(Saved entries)
####

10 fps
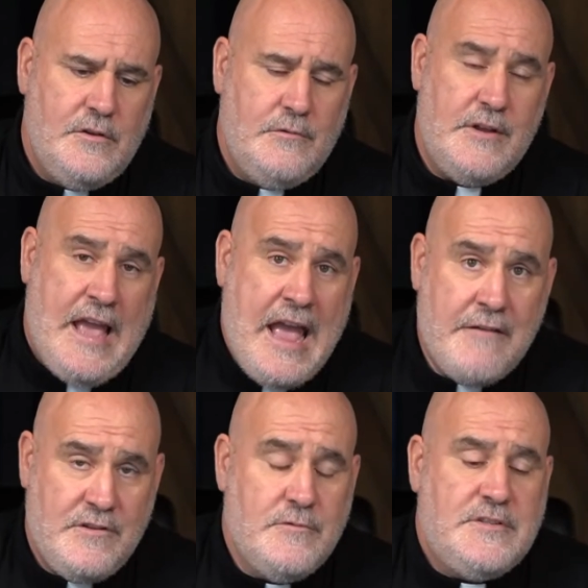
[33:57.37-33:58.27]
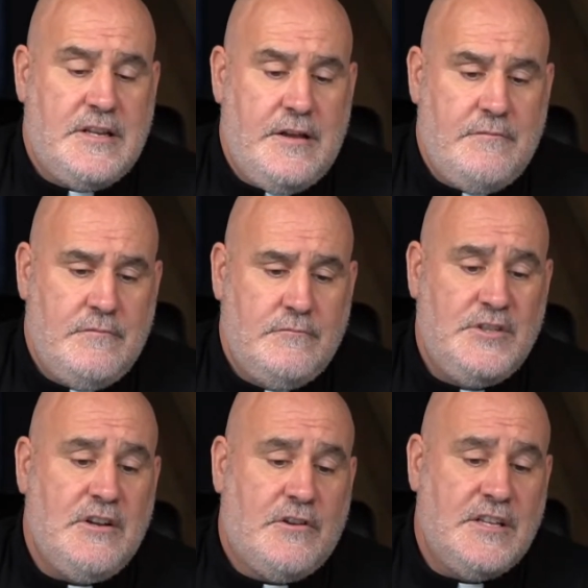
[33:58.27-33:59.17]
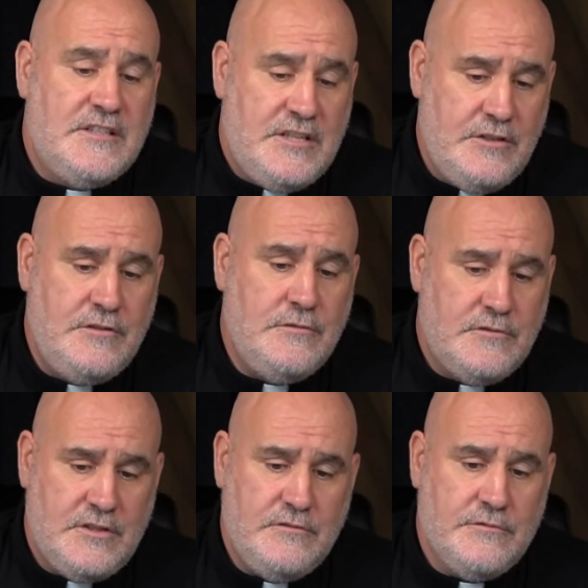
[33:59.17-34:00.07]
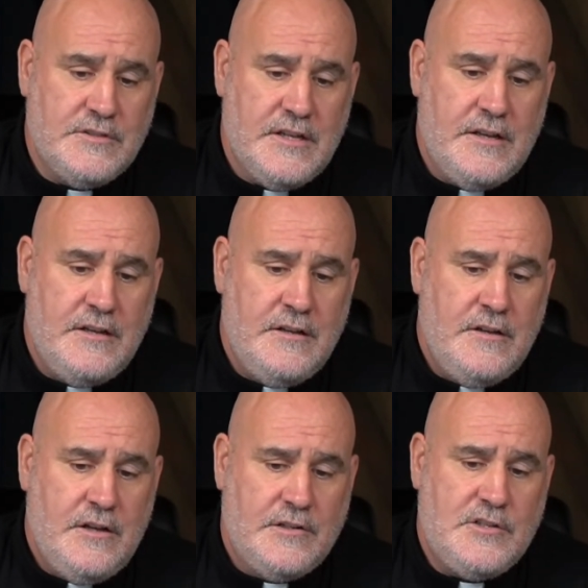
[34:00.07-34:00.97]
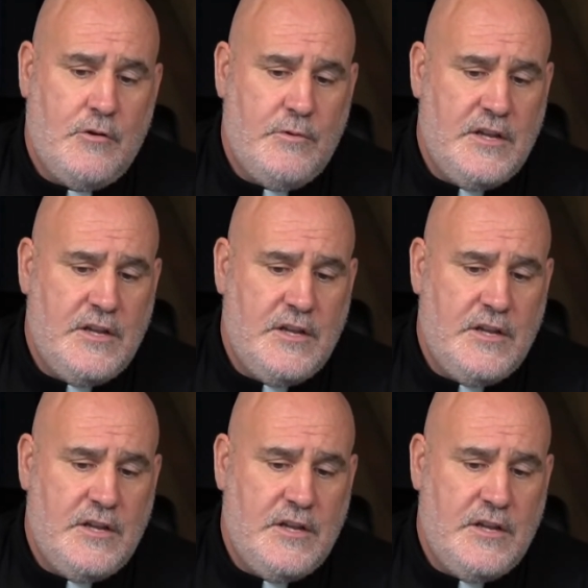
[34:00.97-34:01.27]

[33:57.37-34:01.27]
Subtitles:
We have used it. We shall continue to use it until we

####

(PROMPT): Each record above, in full: return it exactly, pictures excluded.

(EXERCISE OUTPUT):
10 fps
[33:57.37-33:58.27]
[33:58.27-33:59.17]
[33:59.17-34:00.07]
[34:00.07-34:00.97]
[34:00.97-34:01.27]

[33:57.37-34:01.27]
Subtitles:
We have used it. We shall continue to use it until we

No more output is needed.